## WORK INSTRUCTION
Exactly transcribe the span of lines from the one containing "[0:03.16-0:04.21]" through the final line of the entries, inclusive, and nothing outside it. Exclude the pictures.

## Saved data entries
..........

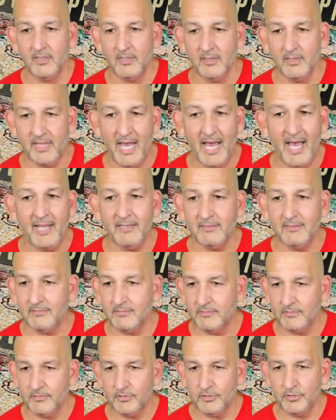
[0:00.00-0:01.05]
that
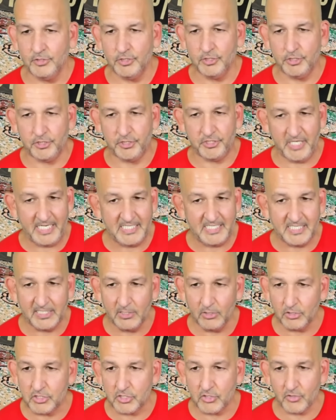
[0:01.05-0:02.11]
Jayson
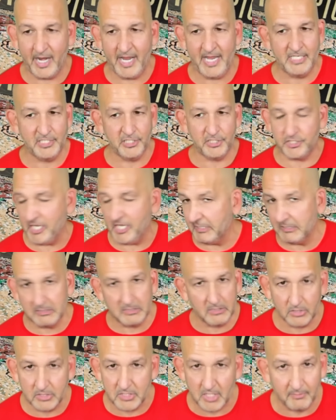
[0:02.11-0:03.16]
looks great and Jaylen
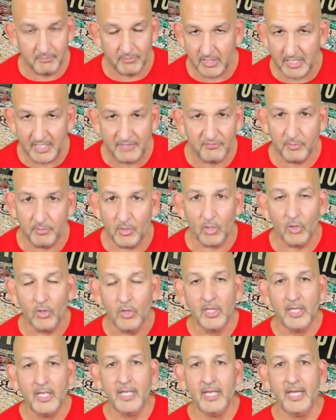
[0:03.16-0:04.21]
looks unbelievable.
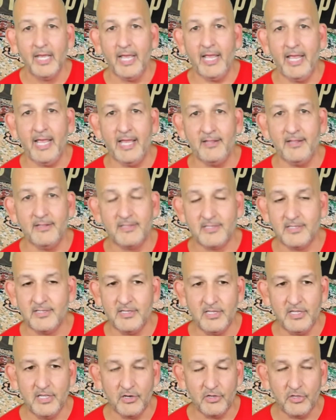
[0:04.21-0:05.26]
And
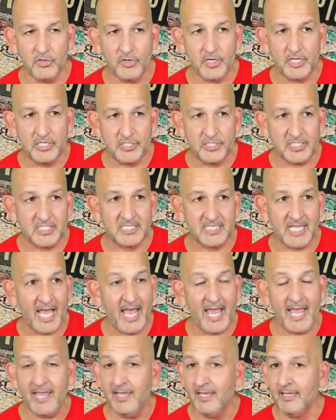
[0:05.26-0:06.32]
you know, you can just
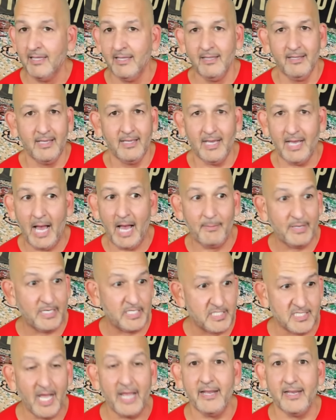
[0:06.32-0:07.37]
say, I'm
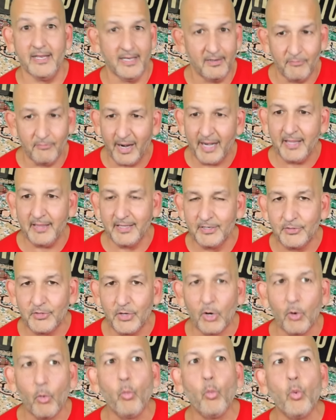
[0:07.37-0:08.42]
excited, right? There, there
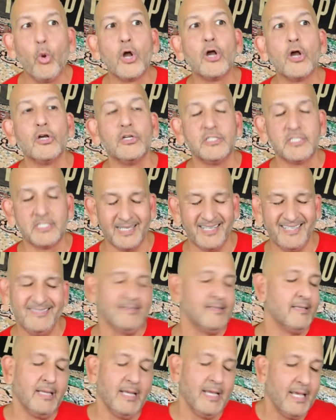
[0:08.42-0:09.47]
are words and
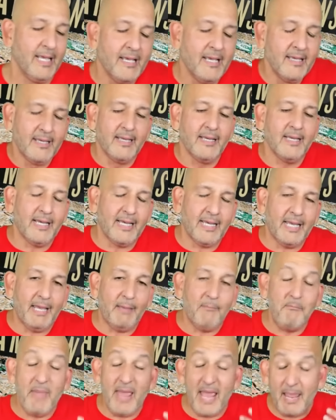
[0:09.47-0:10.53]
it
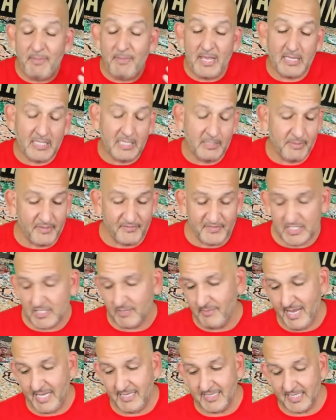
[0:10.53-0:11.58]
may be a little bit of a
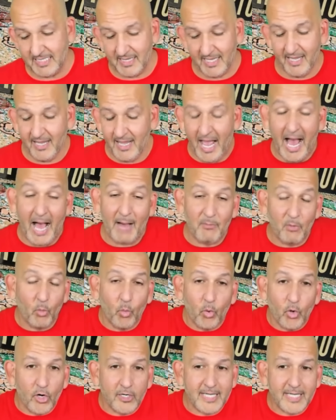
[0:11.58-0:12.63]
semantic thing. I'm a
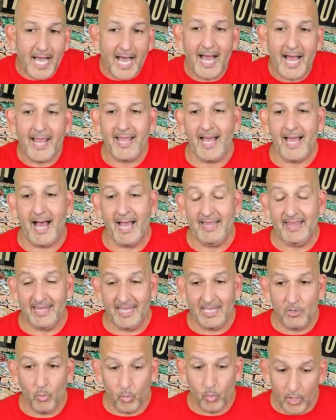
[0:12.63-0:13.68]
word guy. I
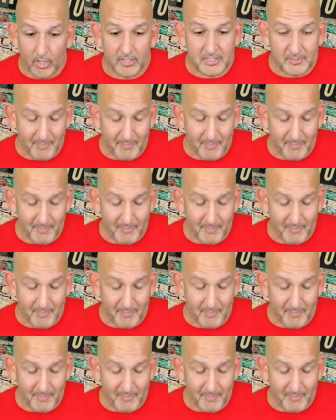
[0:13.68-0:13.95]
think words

..........

## RESULT OF THIS EXERCISE
[0:03.16-0:04.21]
looks unbelievable.
[0:04.21-0:05.26]
And
[0:05.26-0:06.32]
you know, you can just
[0:06.32-0:07.37]
say, I'm
[0:07.37-0:08.42]
excited, right? There, there
[0:08.42-0:09.47]
are words and
[0:09.47-0:10.53]
it
[0:10.53-0:11.58]
may be a little bit of a
[0:11.58-0:12.63]
semantic thing. I'm a
[0:12.63-0:13.68]
word guy. I
[0:13.68-0:13.95]
think words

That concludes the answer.